Figure 4.

A supratherapeutic concentration of 100-μM 3,4-DAP significantly broadens the frog presynaptic AP waveform independent of Cav1 channels.A, normalized presynaptic AP waveform splines recorded from a nerve terminal before (black) and after (red) the addition of 100-μM 3,4-DAP. B, the normalized average of all predrug (black) and post–100-μM 3,4-DAP (red) presynaptic AP waveform splines recorded from all frog motor nerve terminals (n = 10).
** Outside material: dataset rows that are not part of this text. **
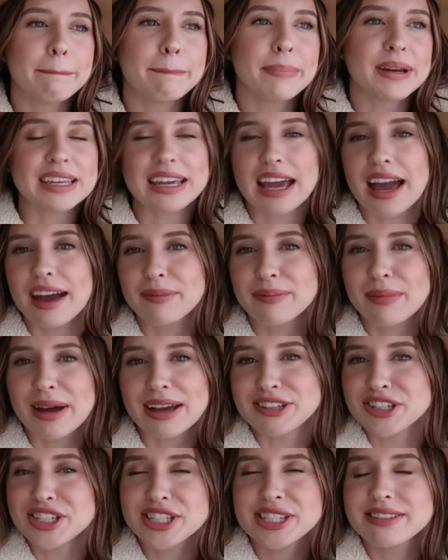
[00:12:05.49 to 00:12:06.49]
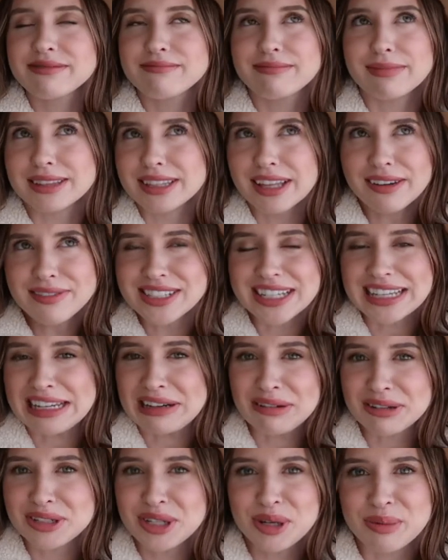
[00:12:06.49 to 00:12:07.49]
But yeah, I just loved it in
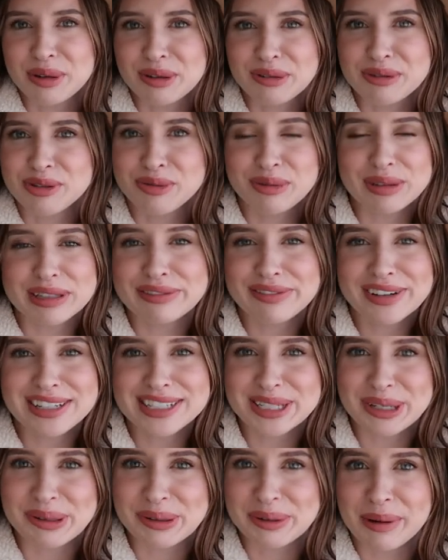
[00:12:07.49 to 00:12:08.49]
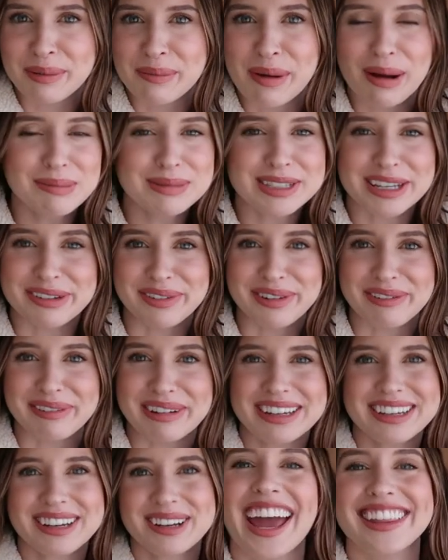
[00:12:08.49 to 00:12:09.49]
October. It was really fun to go to my mom's every
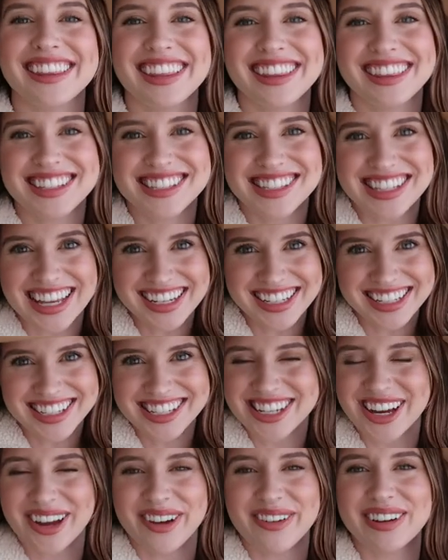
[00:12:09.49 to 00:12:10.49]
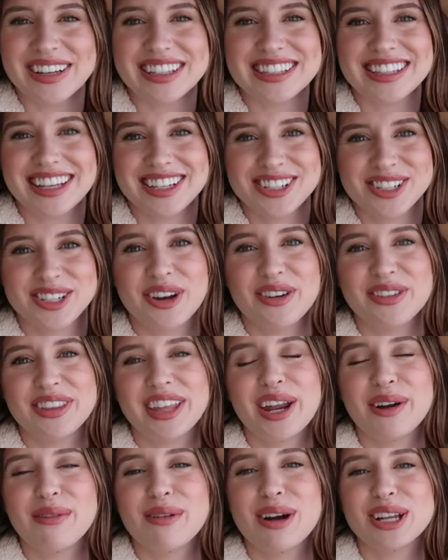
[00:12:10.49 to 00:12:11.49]
week. And then the second show is a show
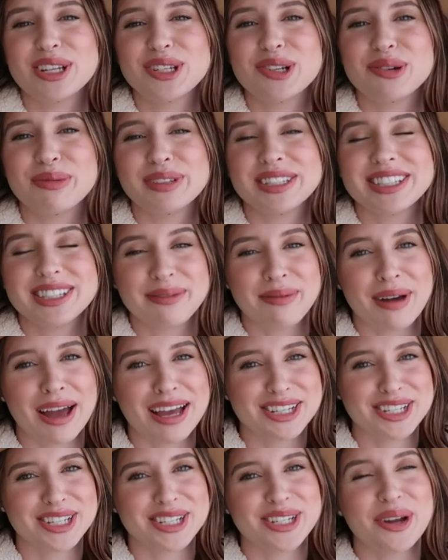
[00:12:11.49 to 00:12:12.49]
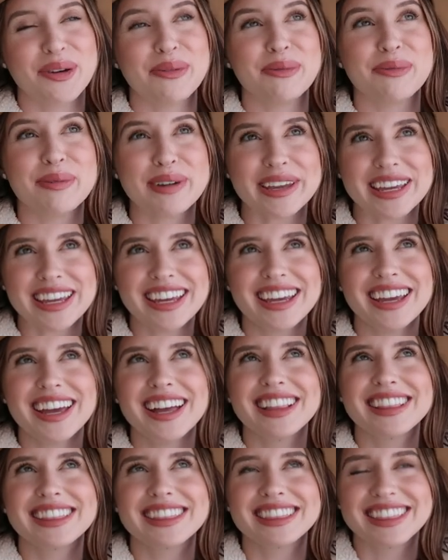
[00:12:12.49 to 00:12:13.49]
that I watch with Sebastian. We
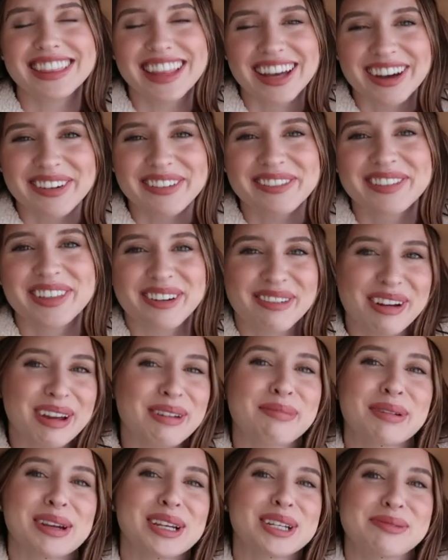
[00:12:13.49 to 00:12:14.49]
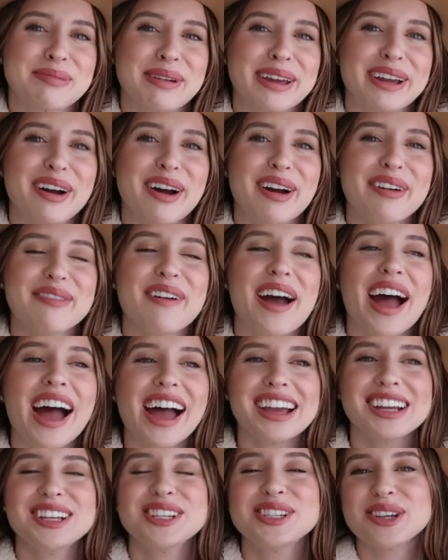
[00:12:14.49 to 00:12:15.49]
love The Great British Bake Off.
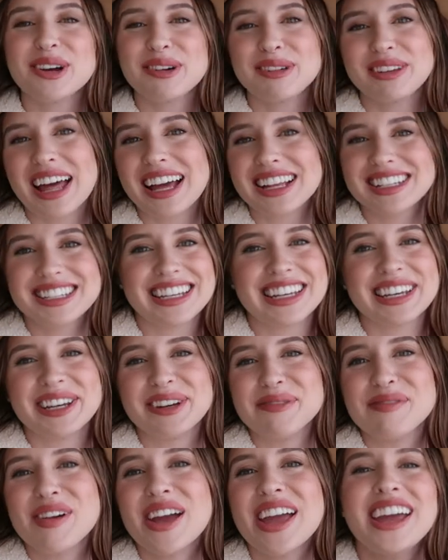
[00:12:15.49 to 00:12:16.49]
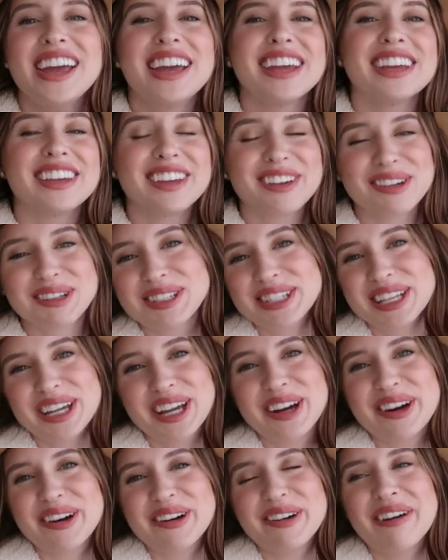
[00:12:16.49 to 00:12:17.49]
I showed that to him years
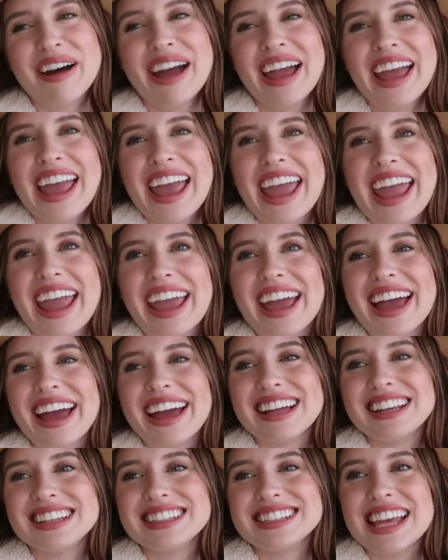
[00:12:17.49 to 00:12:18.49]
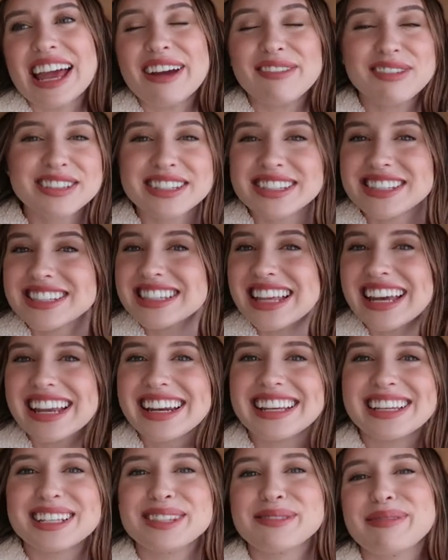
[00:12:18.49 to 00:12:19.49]
ago, and ever since
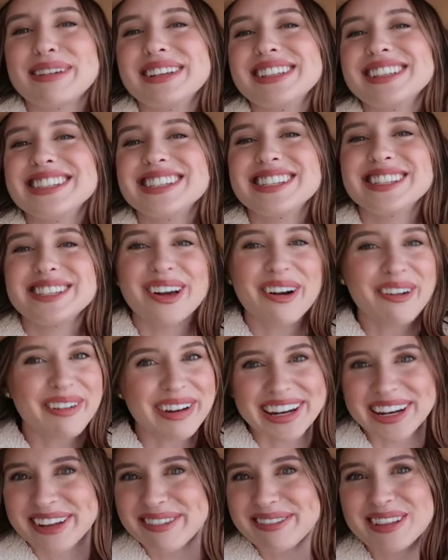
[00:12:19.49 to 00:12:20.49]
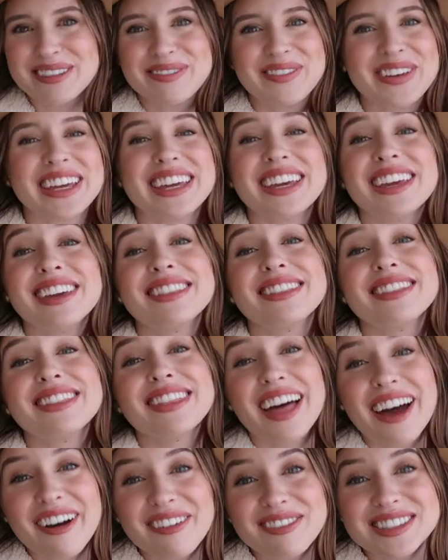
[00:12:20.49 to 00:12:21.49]
then, he's been so in it with me. He
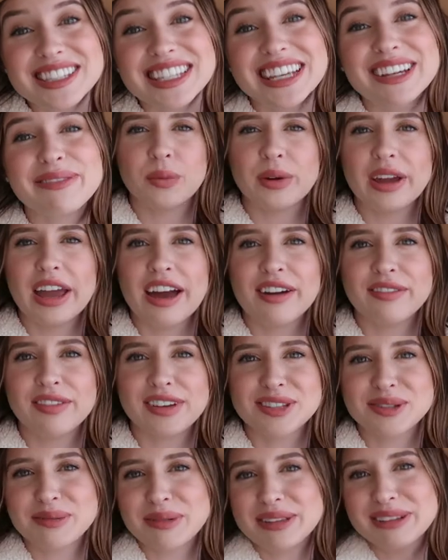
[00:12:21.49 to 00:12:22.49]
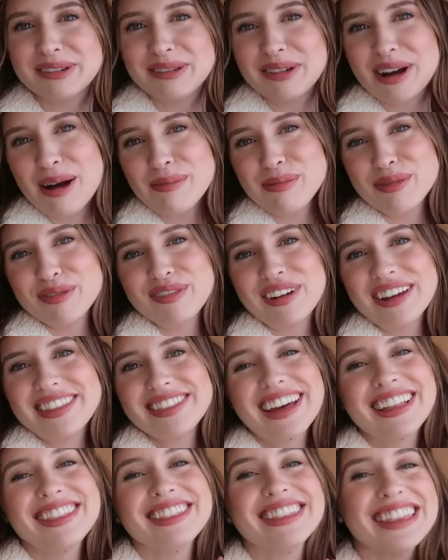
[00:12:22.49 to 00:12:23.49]
loves it. We have a sweet little couple
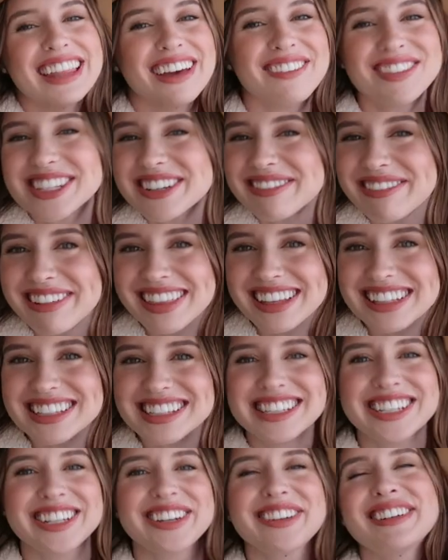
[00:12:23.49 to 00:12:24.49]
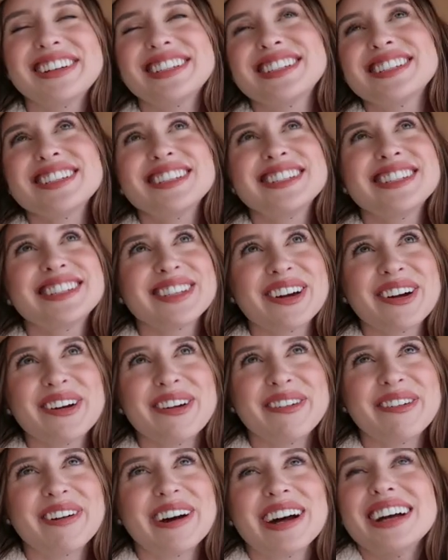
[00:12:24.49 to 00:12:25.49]
friend that loves it with us too.
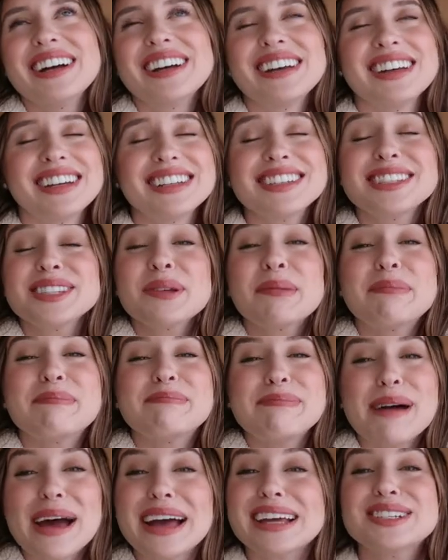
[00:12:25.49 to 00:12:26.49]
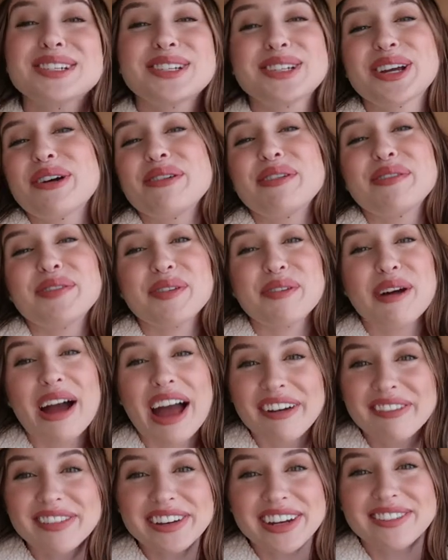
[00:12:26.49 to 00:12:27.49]
It's the best show. If you
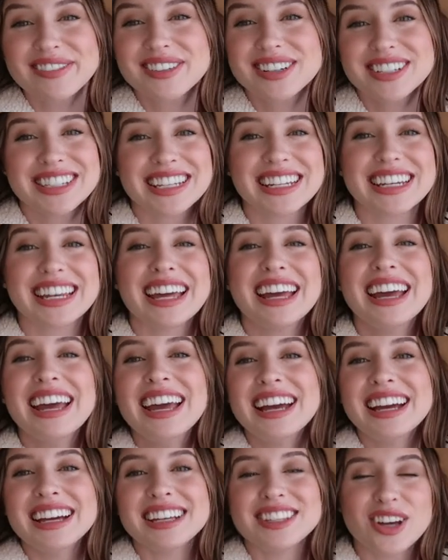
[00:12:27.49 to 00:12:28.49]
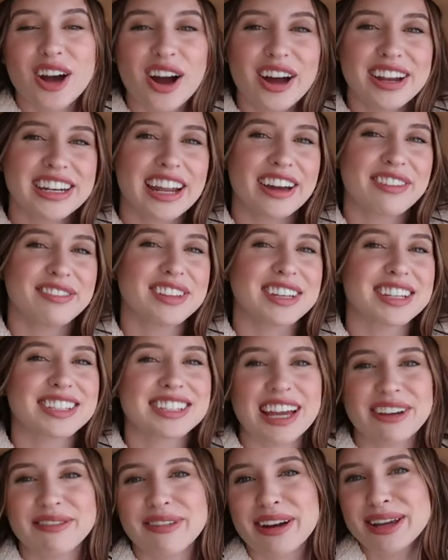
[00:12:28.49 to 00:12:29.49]
haven't ever seen it, it's on
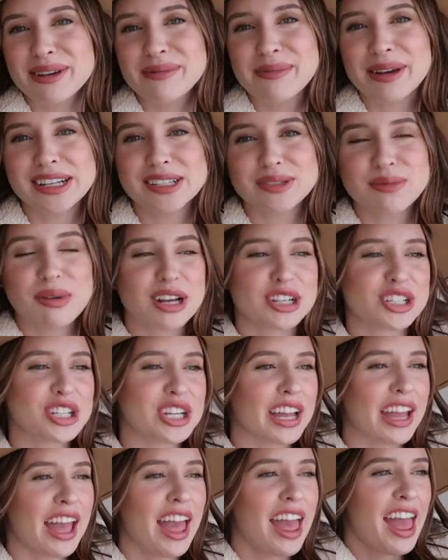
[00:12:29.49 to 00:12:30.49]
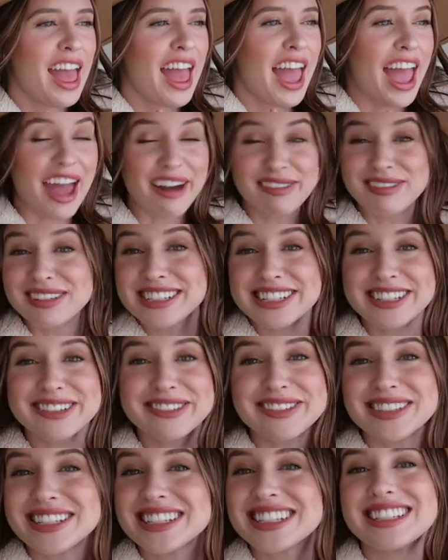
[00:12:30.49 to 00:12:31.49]
Netflix. I recommend watching every
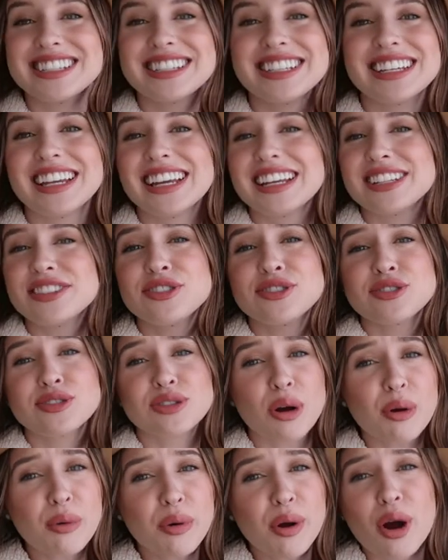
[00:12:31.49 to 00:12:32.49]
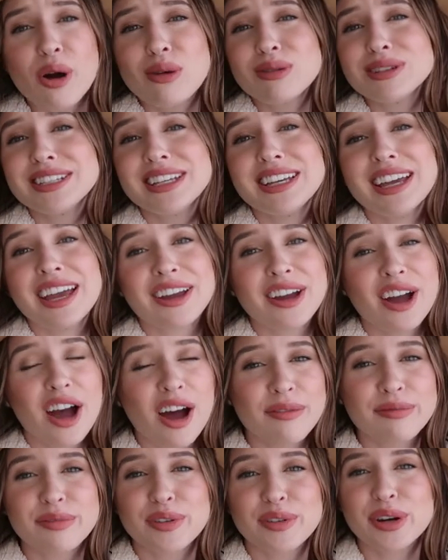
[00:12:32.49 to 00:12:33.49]
single season. It's so cozy and
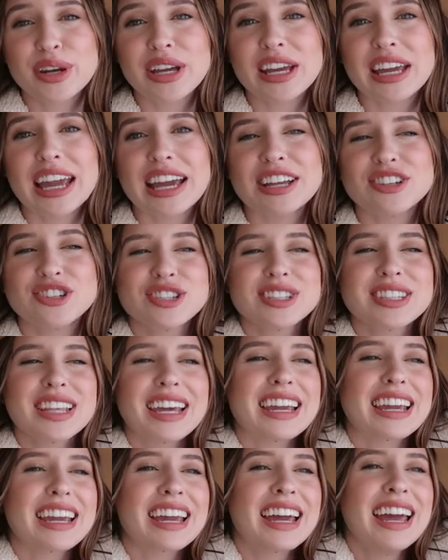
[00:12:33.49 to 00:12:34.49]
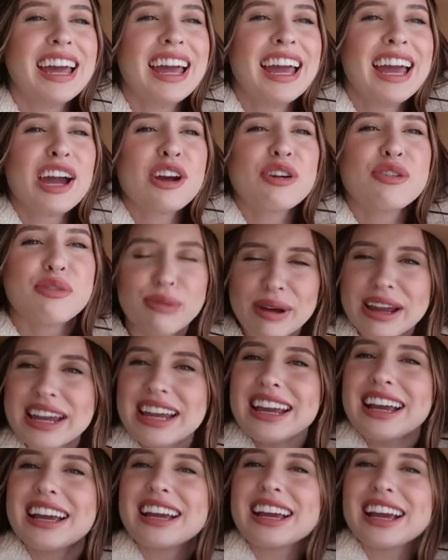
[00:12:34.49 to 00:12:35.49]
comforting and just like
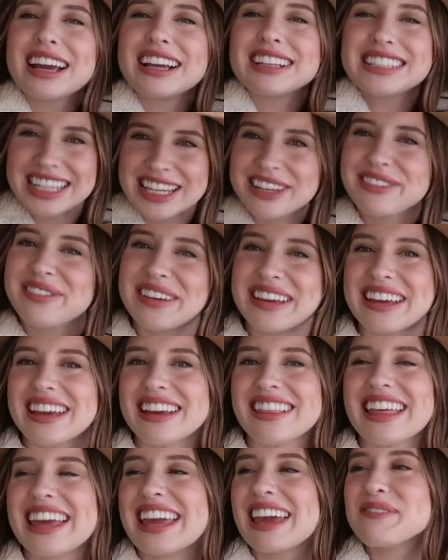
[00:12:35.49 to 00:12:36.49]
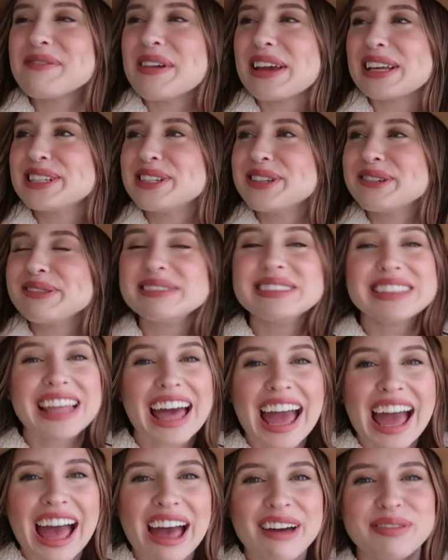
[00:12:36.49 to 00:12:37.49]
great TV. Like it makes you
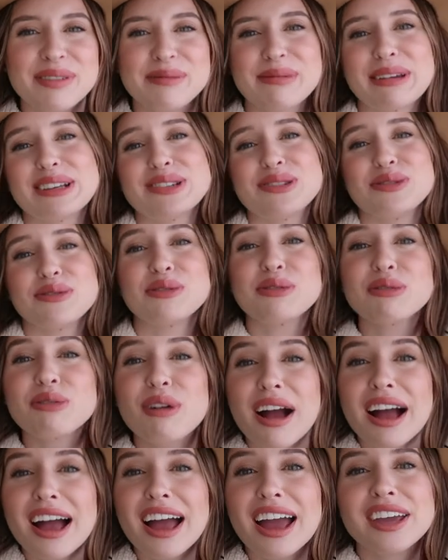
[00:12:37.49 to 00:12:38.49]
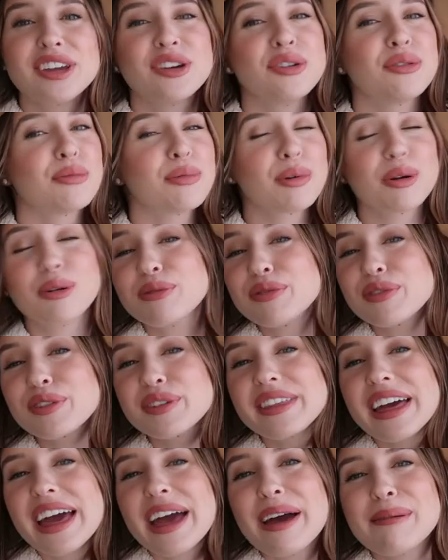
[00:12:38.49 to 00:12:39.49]
laugh, it makes you cry, you root
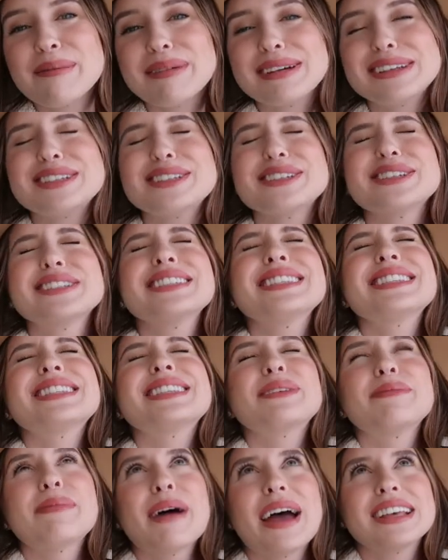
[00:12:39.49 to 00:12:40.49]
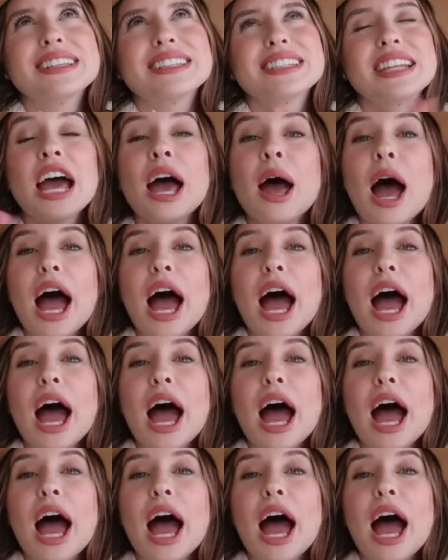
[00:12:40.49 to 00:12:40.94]
for them. It's just the best.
C, FWHMs of recorded AP waveforms before (circles) or after (triangles) 100-μM 3,4-DAP application to vehicle (pink) or nitrendipine (blue) treated frog NMJs. 100-μM 3,4-DAP broadens the AP waveform independent of nitrendipine (two-way mixed ANOVA: significant main effect of 100-μM 3,4-DAP (F (1,8) = 524.7, ∗∗∗p < 0.0001), but no main effect of nitrendipine (F (1,8) = 2.035, p = 0.1916), and no interaction between 3,4-DAP and nitrendipine (F (1,8) = 2.292, p = 0.1685); vehicle, n = 6; nitrendipine, n = 4). D and E, plots of individual paired recorded values (gray dotted lines) of AP duration (FWHM) before and after application of 1.5-μM 3,4-DAP with a superimposed average (vehicle, solid pink line; nitrendipine, solid blue line). 3,4-DAP, 3,4-diaminopyridine; AP, action potential; Cav, voltage-gated calcium; FWHM, full width at half maximum.